Nouvelles connexes
Découvrez d’autres histoires sur Mitacs et les innovations révolutionnaires menées par les étudiantes et étudiants et les chercheuses et chercheurs au postdoctorat.
Les talents internationaux contribuent à piéler les chances pour le Laboratoire des agents autonomes de l’Université du Manitoba en vue des Jeux HuroCup.
L’équipe de chercheurs et de programmeurs du département d’informatique de l’Université du Minnesota a recruté Qiuting Gong, 21 ans, pour remettre en état le robot humanoïde du laboratoire, Jennifer.
Jennifer, le même robot qui a fait les manchettes locales pour sa pratique du hockey et sa réussite en ski alpin, participera à la Coupe du monde FIRA Robo à Taïwan à la fin du mois.
« Ce que nous faisons, en partie, c’est améliorer l’intelligence dans la robotique humanoïde et l’une des façons d’y parvenir est de faire des démonstrations et des compétitions lors d’événements sportifs », a expliqué John Anderson, chef du département d’informatique.
Jennifer participera à une douzaine d’épreuves, incluant des courses avec obstacles, des tirs au but, du basketball et du tir à l’arc.
« Ce sont toutes des tâches et des techniques conçues pour explorer différents aspects de l’intelligence : la coordination œil-main, la vitesse, le mouvement et la planification de mouvements complexes », a déclaré Anderson.
Gong, étudiant de premier cycle à l’Université d’ingénierie Harbing à Heilongjiang, en Chine, travaille à Winnipeg avec le laboratoire dans le cadre du programme fédéral Mitacs Globalink.
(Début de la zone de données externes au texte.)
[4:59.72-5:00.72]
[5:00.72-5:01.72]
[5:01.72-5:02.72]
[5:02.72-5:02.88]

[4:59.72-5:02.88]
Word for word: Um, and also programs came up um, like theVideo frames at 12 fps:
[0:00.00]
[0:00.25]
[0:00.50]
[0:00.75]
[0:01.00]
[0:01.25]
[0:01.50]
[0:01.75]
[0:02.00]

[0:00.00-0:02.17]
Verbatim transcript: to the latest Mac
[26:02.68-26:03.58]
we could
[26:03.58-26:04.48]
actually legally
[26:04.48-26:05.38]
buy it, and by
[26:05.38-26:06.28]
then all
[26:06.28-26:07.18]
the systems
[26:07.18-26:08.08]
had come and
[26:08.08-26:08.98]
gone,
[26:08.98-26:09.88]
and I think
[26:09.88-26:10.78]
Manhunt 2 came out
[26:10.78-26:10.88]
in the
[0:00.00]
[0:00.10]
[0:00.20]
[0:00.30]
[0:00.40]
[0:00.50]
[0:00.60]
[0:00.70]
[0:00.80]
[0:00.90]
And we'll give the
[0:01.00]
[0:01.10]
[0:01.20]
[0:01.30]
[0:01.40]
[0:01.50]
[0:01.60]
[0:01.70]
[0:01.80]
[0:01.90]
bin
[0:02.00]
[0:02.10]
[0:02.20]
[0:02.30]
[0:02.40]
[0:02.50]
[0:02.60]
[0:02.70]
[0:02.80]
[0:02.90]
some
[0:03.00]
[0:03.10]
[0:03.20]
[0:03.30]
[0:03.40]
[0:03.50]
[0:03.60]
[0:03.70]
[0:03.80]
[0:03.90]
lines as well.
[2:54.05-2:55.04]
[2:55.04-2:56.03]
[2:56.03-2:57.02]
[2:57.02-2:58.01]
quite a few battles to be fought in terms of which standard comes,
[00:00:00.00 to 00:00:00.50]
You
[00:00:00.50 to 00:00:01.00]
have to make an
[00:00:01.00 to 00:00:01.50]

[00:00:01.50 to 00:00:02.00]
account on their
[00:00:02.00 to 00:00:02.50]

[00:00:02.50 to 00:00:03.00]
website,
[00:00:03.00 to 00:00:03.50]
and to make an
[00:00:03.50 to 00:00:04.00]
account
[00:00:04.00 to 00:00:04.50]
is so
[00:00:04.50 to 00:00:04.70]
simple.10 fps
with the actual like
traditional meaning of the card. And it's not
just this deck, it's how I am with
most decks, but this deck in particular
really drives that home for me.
Trente étudiants internationaux travaillent actuellement à Winnipeg, travaillant dans différentes disciplines à l’Université du Minnesota et à l’Université de Winnipeg via Globalink.
Pendant son stage de trois mois, Gong affinera la programmation qui permettra à Jennifer de réussir un lancer franc en ramassant un ballon et en le lançant dans un panier.
Avant d’arriver à Winnipeg, Gong a dit qu’elle n’avait pas travaillé avec le langage informatique qui contrôle Jennifer lors de ses études en encadrement à Harbing, mais que l’opportunité de travailler avec des robots humanoïdes valait la peine d’apprendre ce nouveau système.
« J’avais besoin d’apprendre tellement de choses nouvelles », dit-elle. « Le dernier mois, j’apprenais et me préparais pour le travail.
« C’est un robot qui ressemble à un homme, » ajouta-t-elle. « Il n’a pas de vie, mais je lui donne la vie. C’est incroyable. »
En utilisant une technique appelée servoing visuel — qui utilise des capteurs visuels pour contrôler le robot — Gong espère rendre l’intelligence artificielle de Jennifer plus dynamique afin que le robot puisse repérer un ballon de l’autre côté du terrain, s’aligner au filet et effectuer des tirs à différentes distances et angles.
« C’est un défi pour moi et c’est ce que je veux », dit Gong.
Amir Hossein Memar, doctorant à l’Université du Minnesota et directeur de thèse de Gong au laboratoire des agents autonomes, a déclaré que le rythme des progrès de Jennifer a augmenté grâce au travail de Gong.
« Habituellement, nous avons des étudiants qui étudient à l’université et qui viennent quand ils ne sont pas occupés », a déclaré Memar Hossein.
« Maintenant que Qiuting est là et puisque c’est sa tâche, elle travaille dessus tous les jours et c’est en fait une bonne chose. Parce qu’il y a plus de temps et qu’elle peut travailler et se concentrer davantage sur une tâche donnée. »
Comme lorsque les gens découvrent de nouveaux sports, Hossein Memar a dit que le temps d’entraînement de Jennifer avec Gong est crucial pour réussir lors des prochains matchs et que le pourcentage de tirs du robot augmente chaque jour.
« C’est exactement comme un humain — si tu ne mets pas le temps, tu n’obtiendras pas de résultat », a-t-il dit.